Was there a lot of exchange between Nazareth and Capernaum? Did Jesus have family or friends there?
We
don’t know. And maybe in this
not-knowing, we see the point that God comes into the world wherever God wants
to – that any place in the world, even the places we’re not used to focusing
on, are just as likely as any – maybe even more likely, to be an entry-point
for God and for the kingdom of God on Earth as long as there at least some
people willing to be open to the kind of change wants to make in their lives.
When
Jesus goes to Capernaum he begins preaching God’s way for the world – a way of
healing and love, of forgiveness and radical community, and not only preaches, but
practices it as well – releasing people from evil spirits, healing them of physical
and spiritual diseases, restoring hope and life to people who are as good as
dead, gathering and calling all kinds of people together into redemptive
community with one another and with God – and all of it in the ordinary,
day-to-day places of life – wherever people work and pray, eat and raise
families, meet neighbours, encounter strangers, come up against enemies and
people different than themselves.
He
doesn’t come preaching power and an earthly kingdom.
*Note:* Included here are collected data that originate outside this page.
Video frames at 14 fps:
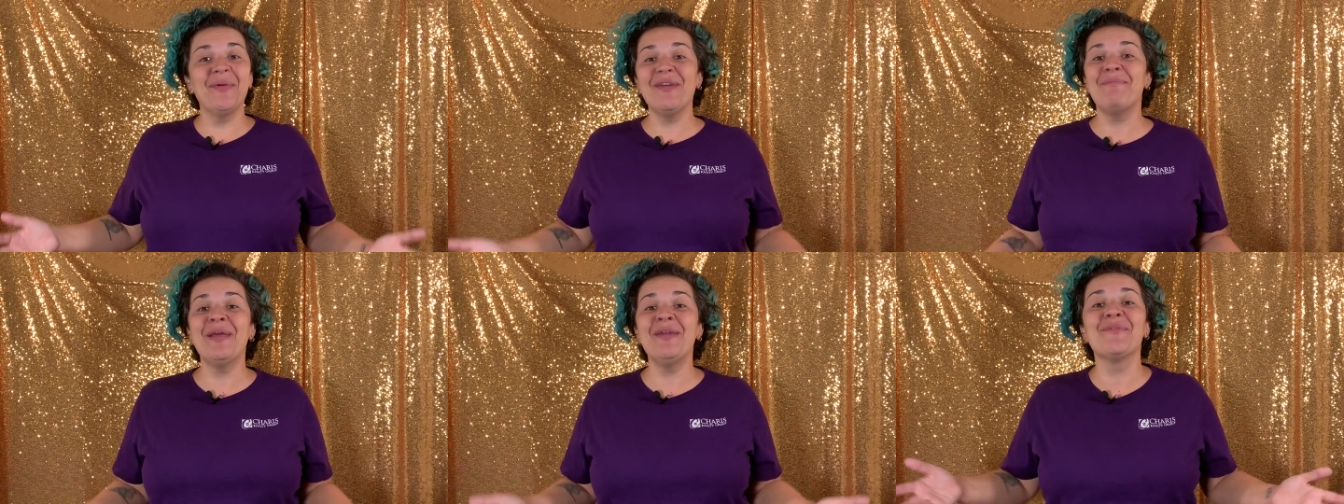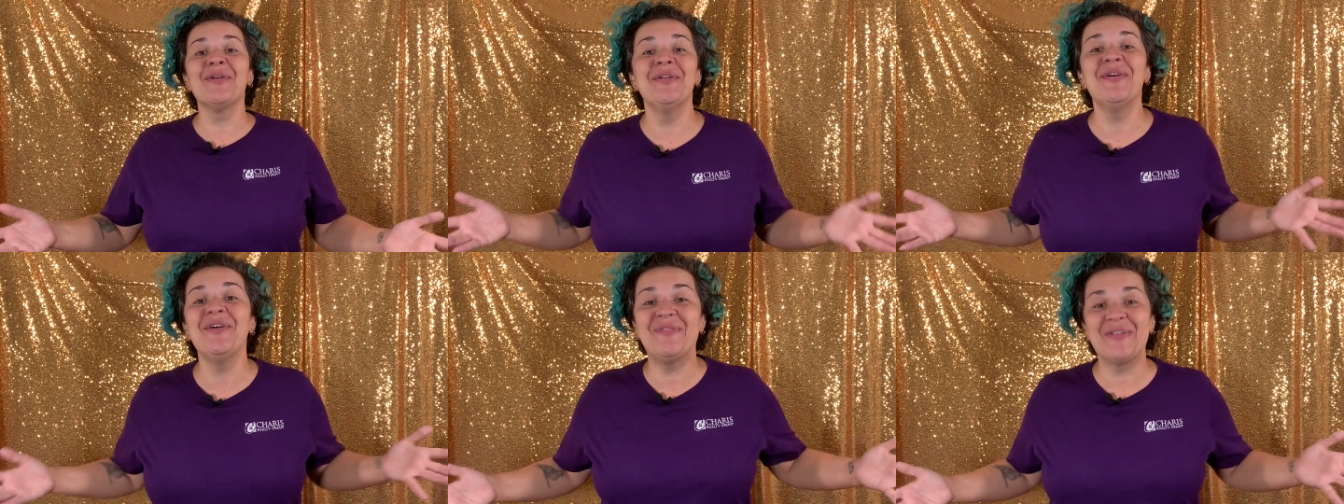We've been
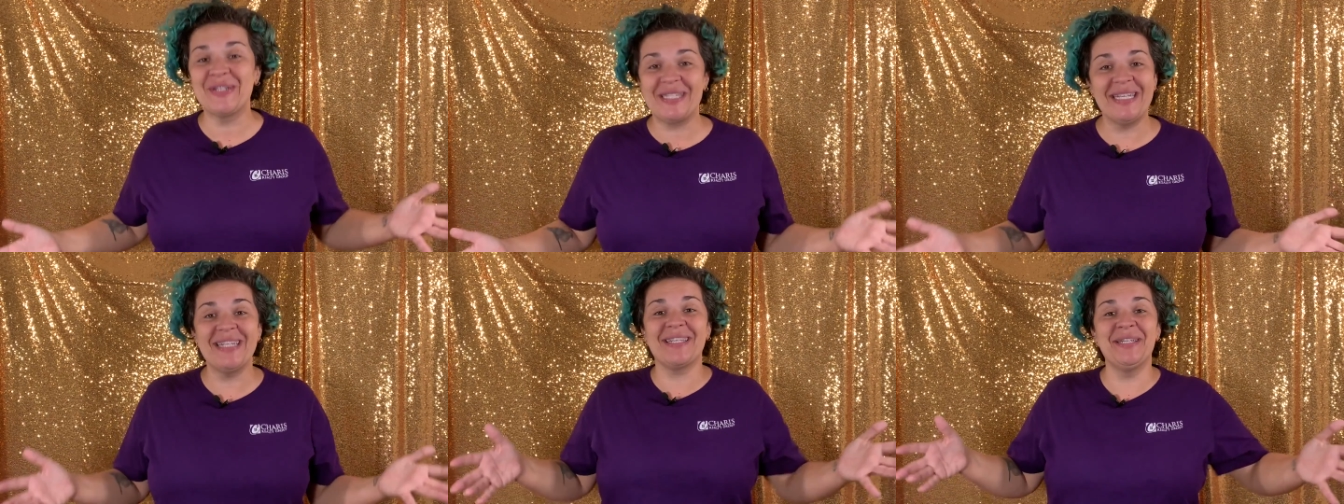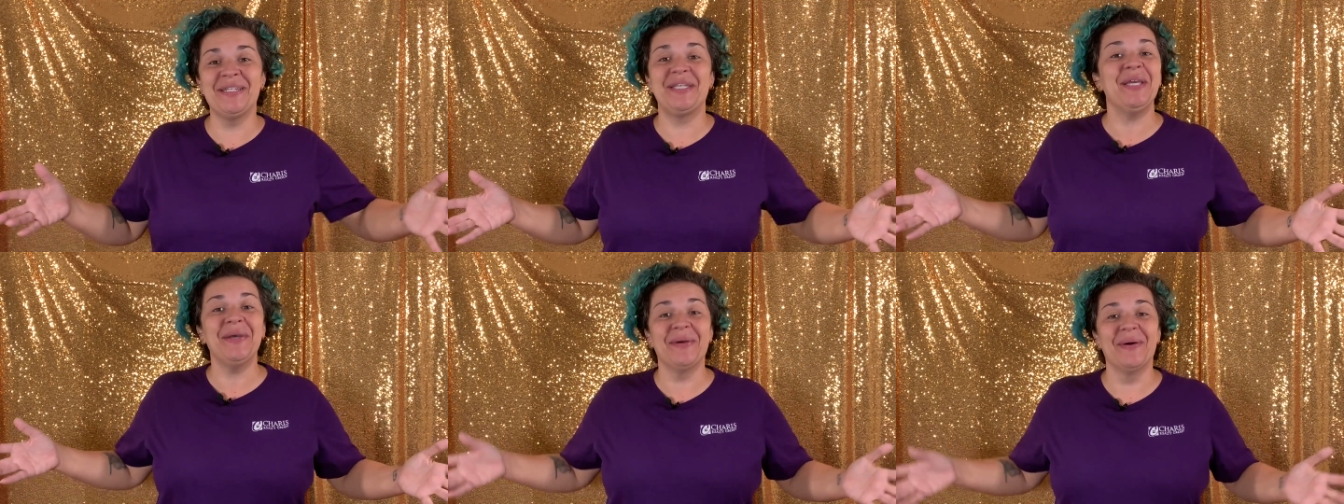renewed for season
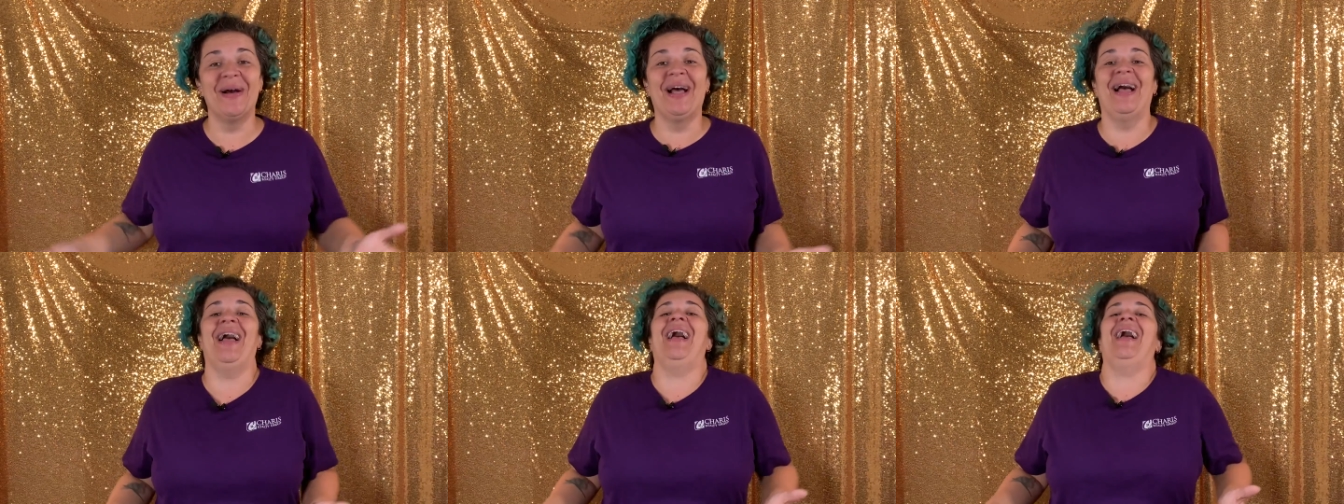two.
He comes preaching and practicing a way of
life and a way of compassionate love that promises to change the world from the
bottom up, from the inside out, from Capernaum – wherever that is, to the ends
of the Earth.
And
that’s worth thinking about – that the geography of the kingdom of God is not
always what the media and our culture saturate us with.
We do
need to speak to what fills the news and fills the hearts of many with either
fear or euphoria.
But
maybe what people are most hungry to hear, and what makes the most difference, is
the way of love – the way of God’s kingdom alive in our own hearts, that we
speak to them day by day, step by step, moment by moment in Capernaum –
wherever Capernaum is for each one of us.